„At my first job, I was still convinced by the company car in the salary package. Today I see things differently – as do many people. With home office, remote work & co., being on the road at work has to be rethought with mobility budgets & co.” Corinna Döpkens, Consultant for Travel Management
The company car was a decision criterion for me 20 years ago when I got my first office job after graduating from university – even though I lived in the middle of Hamburg, parking spaces were scarce and the car stood unused for days. I had to pay tax on the car via the German 1 per cent rule, which is why the car was not entirely cost-neutral. Nevertheless, it worked for me as an incentive system and motivated me.
Today, that has completely changed. A friend recently told me that she turned down a company car, even though her employer is 100 kilometres away and complicated to reach by public transport. But because of her home office, she is in the office no more than once a week and then prefers to travel by bus and train, without traffic jams and without having to look for a parking space in the evening. A car is not worth it for her.
The time is now – for rethought corporate mobility
Examples like these show how much upheaval is taking place in companies. New hybrid working models are opening up new possibilities and also changing the ecosystem of company mobility. The daily trip to the office was yesterday. Home office and perhaps even remote work at another location are becoming more and more natural.
These changes in mobility behaviour demand new innovative solutions and offers from employers – the topics of New Work and New Mobility are closely linked.
The field of corporate mobility is certainly becoming more complex and user-oriented as a result.
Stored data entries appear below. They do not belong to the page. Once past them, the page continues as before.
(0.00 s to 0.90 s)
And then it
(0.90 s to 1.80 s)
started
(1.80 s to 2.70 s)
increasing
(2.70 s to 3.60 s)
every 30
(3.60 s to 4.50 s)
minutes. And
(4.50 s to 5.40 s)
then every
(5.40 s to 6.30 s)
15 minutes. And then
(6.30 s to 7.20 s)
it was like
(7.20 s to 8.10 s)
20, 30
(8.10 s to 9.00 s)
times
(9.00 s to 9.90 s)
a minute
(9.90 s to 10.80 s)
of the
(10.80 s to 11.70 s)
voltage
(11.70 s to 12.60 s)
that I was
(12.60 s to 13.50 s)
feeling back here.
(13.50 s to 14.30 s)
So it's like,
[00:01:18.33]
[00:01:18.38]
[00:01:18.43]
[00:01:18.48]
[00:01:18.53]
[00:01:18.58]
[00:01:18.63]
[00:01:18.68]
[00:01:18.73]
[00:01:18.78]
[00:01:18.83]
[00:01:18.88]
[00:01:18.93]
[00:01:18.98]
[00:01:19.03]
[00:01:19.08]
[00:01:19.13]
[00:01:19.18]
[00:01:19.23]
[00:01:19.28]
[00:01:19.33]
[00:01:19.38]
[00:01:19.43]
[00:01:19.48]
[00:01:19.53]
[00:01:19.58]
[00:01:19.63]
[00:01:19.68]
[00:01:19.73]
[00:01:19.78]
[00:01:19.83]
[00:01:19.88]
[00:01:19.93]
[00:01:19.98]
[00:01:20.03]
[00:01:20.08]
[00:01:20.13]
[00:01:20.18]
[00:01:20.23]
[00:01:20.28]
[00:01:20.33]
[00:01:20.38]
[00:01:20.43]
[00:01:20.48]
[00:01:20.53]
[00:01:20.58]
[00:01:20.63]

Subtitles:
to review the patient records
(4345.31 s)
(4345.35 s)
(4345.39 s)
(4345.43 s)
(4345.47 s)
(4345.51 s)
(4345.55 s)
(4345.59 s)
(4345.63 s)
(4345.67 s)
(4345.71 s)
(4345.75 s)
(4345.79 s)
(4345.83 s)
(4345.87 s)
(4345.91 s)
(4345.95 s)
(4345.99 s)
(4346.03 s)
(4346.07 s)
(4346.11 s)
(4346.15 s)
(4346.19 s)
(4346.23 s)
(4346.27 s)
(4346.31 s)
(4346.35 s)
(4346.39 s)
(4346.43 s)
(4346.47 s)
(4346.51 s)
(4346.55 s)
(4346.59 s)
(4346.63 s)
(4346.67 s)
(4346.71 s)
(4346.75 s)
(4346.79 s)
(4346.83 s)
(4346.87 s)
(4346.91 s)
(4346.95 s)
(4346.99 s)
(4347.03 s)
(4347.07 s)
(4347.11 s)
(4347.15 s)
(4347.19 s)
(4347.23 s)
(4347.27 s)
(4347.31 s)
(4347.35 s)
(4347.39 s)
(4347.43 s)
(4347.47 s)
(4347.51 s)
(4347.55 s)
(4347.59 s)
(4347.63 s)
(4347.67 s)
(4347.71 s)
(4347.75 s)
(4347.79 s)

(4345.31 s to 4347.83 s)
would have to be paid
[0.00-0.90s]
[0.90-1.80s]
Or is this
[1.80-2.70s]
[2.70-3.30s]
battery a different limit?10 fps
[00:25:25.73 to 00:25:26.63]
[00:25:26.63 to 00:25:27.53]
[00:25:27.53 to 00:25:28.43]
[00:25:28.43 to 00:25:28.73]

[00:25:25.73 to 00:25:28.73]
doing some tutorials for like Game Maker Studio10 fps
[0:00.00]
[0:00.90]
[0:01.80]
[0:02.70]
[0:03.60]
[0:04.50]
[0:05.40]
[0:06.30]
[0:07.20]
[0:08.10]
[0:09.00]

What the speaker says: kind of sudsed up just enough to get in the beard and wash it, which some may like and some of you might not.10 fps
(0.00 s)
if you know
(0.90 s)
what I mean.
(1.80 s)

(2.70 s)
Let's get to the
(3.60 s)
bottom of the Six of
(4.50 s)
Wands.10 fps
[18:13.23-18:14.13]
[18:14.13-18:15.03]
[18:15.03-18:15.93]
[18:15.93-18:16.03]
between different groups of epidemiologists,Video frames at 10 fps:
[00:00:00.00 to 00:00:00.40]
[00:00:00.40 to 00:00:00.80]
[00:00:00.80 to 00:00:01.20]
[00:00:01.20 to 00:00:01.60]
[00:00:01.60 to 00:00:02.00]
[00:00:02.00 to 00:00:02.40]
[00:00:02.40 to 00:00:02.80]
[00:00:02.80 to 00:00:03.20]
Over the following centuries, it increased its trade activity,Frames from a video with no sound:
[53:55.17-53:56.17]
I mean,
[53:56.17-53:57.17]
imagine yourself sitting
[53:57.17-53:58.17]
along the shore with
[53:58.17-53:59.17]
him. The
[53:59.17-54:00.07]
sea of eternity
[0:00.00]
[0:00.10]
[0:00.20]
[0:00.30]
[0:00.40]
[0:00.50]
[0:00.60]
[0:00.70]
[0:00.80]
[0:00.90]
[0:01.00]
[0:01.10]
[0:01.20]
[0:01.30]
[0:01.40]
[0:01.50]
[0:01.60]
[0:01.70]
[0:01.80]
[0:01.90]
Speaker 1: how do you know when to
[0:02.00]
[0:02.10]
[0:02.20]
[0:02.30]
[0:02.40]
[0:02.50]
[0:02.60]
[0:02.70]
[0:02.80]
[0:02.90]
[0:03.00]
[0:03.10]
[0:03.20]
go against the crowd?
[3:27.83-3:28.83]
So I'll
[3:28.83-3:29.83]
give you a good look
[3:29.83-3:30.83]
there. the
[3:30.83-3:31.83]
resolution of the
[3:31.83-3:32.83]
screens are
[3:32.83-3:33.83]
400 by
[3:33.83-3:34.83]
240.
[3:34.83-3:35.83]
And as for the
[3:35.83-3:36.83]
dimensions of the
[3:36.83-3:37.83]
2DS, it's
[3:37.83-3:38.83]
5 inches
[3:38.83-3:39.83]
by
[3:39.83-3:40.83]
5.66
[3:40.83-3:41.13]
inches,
Large multinational companies are often well enough structured to introduce alternative mobility solutions holistically. Here, travel and fleet managers become mobility managers or even workplace & mobility managers and are in the lead for all future-oriented topics such as New Work, Health & Safety and Mobility. The situation is different for small and medium-sized companies. Responsibilities are often not clear and there is a lack of time and know-how.
What is a mobility budget?
One option in the area of “New Mobility” is the so-called “mobility budget”. A few months ago, a partner consultancy asked me whether I could also support clients in this segment. Not until then, but since then I have been working intensively on it and bringing the topic up with my clients.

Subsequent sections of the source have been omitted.